If farmers respect the required safety intervals, harm to consumers is
considerably minimized. The main hazard comes to people that come in contact
with larger concentrations of pesticides: manufacturers, sellers and farmers.

Now I just open the package carefully underwater, if the sprayer is full
enough and the package is to be completely emptied.
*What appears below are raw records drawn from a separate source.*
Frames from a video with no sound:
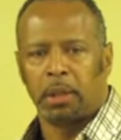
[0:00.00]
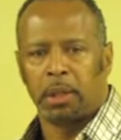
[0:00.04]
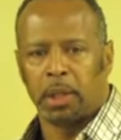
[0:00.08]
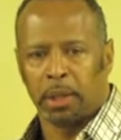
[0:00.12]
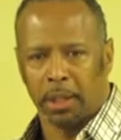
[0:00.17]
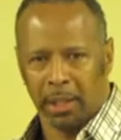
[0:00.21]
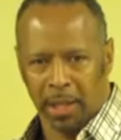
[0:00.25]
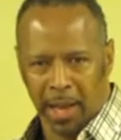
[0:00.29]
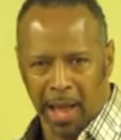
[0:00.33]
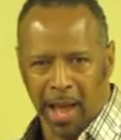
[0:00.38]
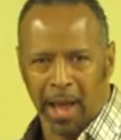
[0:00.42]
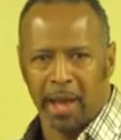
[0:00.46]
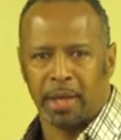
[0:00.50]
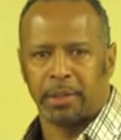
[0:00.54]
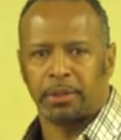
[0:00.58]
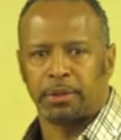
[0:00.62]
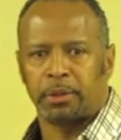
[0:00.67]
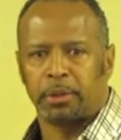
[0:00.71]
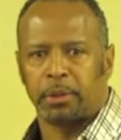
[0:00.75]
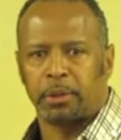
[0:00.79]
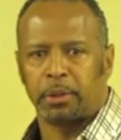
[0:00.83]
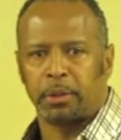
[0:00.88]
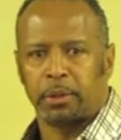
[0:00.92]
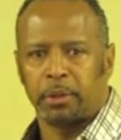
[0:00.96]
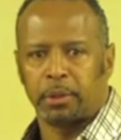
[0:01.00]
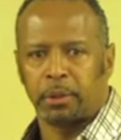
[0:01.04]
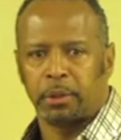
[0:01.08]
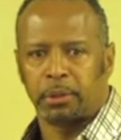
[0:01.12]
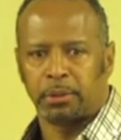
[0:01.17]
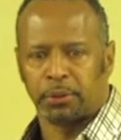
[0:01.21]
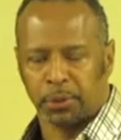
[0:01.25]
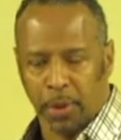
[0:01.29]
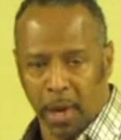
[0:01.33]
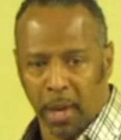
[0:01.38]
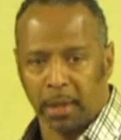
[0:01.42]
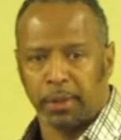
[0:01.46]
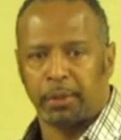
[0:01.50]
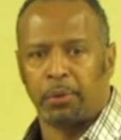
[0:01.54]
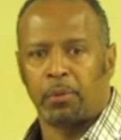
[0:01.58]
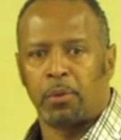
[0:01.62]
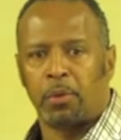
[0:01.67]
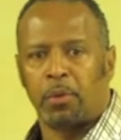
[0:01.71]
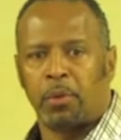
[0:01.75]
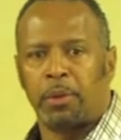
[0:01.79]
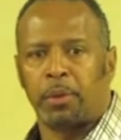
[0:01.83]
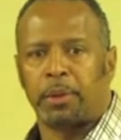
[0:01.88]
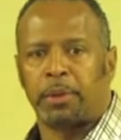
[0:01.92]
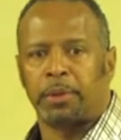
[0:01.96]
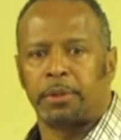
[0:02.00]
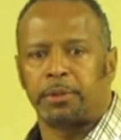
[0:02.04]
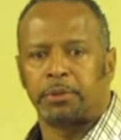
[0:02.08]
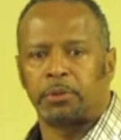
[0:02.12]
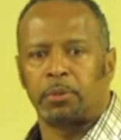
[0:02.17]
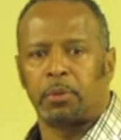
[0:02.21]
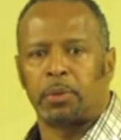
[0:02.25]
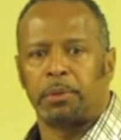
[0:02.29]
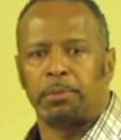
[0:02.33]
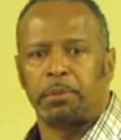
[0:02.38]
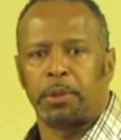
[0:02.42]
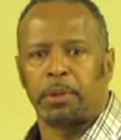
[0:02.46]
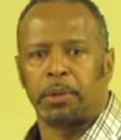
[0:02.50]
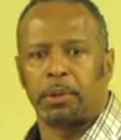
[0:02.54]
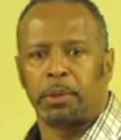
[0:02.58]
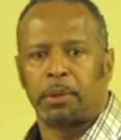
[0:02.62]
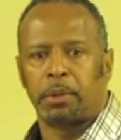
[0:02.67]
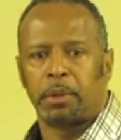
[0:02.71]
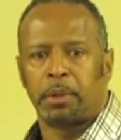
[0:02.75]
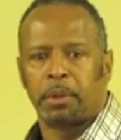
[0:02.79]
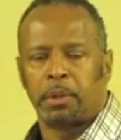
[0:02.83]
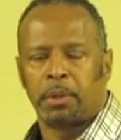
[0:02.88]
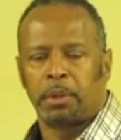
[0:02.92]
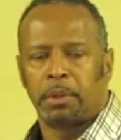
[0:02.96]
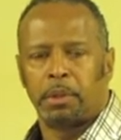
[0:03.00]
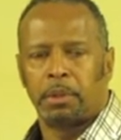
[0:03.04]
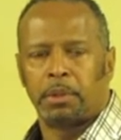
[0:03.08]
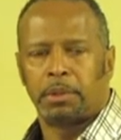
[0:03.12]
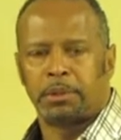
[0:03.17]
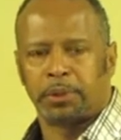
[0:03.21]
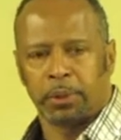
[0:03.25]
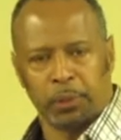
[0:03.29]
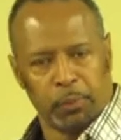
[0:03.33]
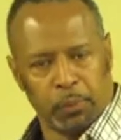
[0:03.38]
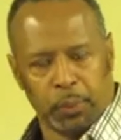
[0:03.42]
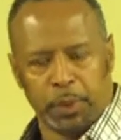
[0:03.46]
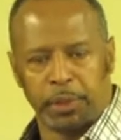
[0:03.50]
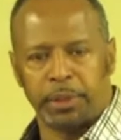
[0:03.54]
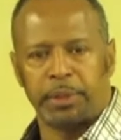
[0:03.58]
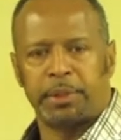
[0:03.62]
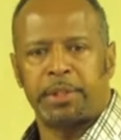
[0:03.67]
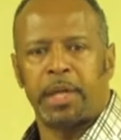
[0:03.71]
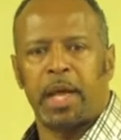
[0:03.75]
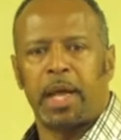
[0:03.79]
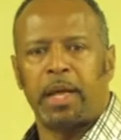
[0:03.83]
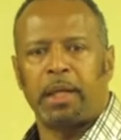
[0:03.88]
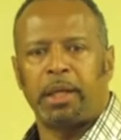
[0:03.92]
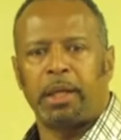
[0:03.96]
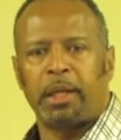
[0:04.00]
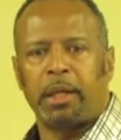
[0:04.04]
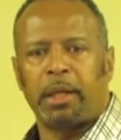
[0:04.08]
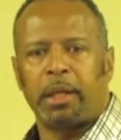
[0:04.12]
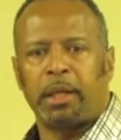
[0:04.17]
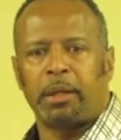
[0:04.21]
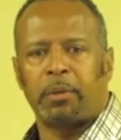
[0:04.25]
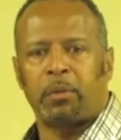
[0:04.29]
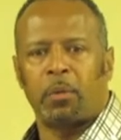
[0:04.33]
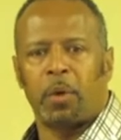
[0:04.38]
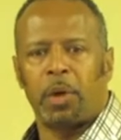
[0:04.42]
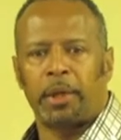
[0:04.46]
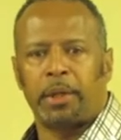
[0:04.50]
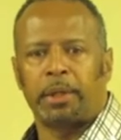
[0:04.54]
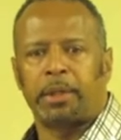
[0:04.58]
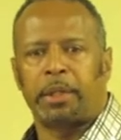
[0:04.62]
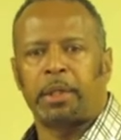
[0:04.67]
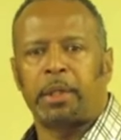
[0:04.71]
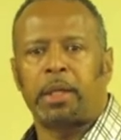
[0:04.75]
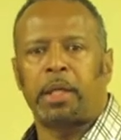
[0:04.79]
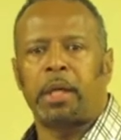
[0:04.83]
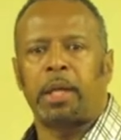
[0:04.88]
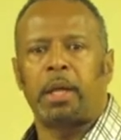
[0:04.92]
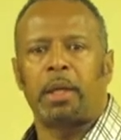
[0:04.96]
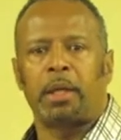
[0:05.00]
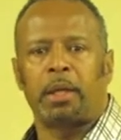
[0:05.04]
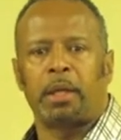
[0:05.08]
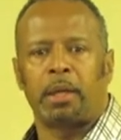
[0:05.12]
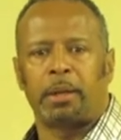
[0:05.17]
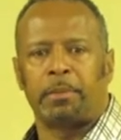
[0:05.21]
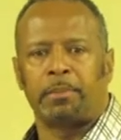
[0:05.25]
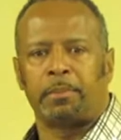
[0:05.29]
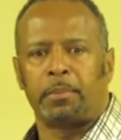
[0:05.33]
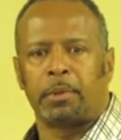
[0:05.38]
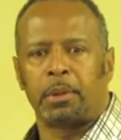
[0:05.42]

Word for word: Elijah tried to warn us she wouldn't take heed. He wanted to kill him.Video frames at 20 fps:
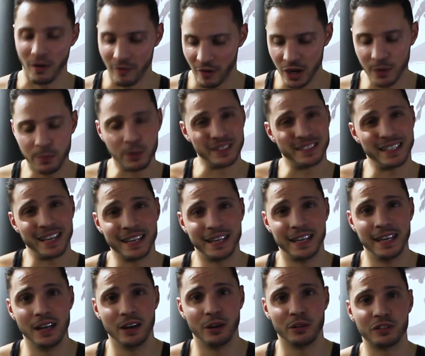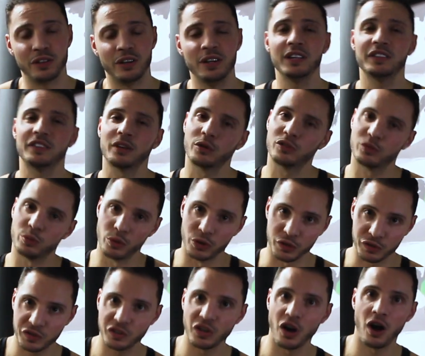I've only put 10 kilos on it, so we're going
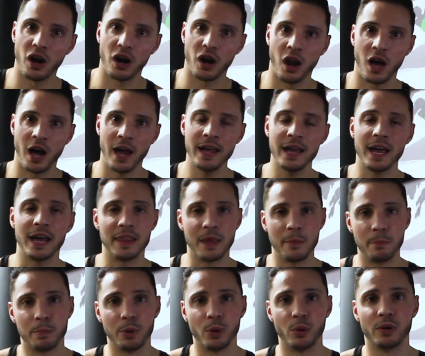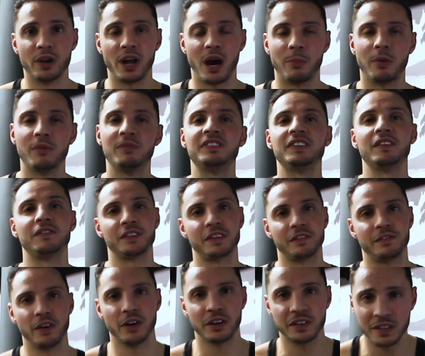to start light and then build up. Obviously if it's
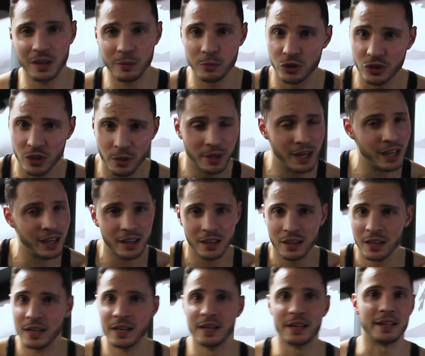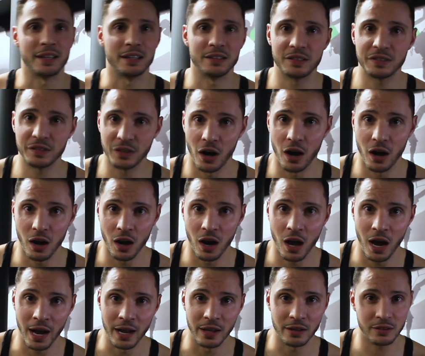the first time you're doing it, then start
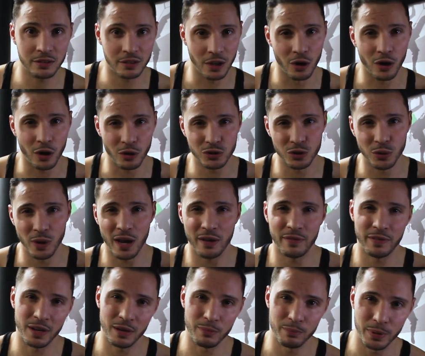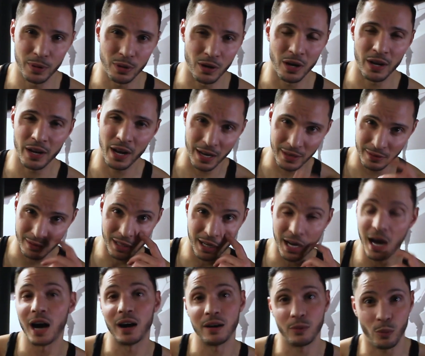light. Don't go too heavy and
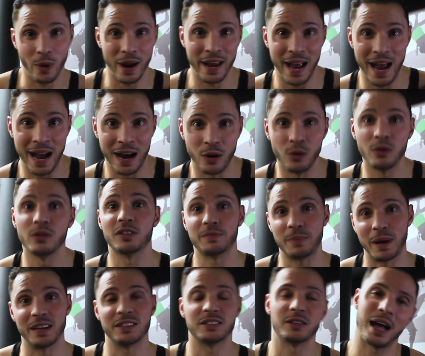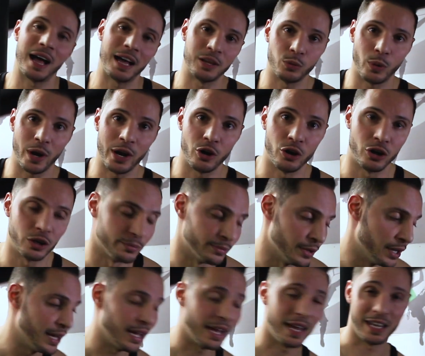cut weight out. It's better to add weight on
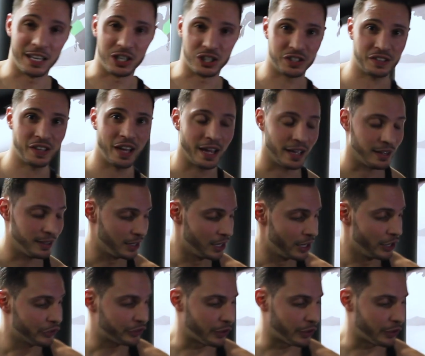each set.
This minimizes dispersion
considerably.

[1] [http://multimedia.3m.com/mws/media/463742O/facial-hair-
and-r...](http://multimedia.3m.com/mws/media/463742O/facial-hair-and-
respirators.pdf)

------
dragontamer
[https://www.epa.gov/sites/production/files/documents/rmpp_6t...](https://www.epa.gov/sites/production/files/documents/rmpp_6thed_ch5_organophosphates.pdf)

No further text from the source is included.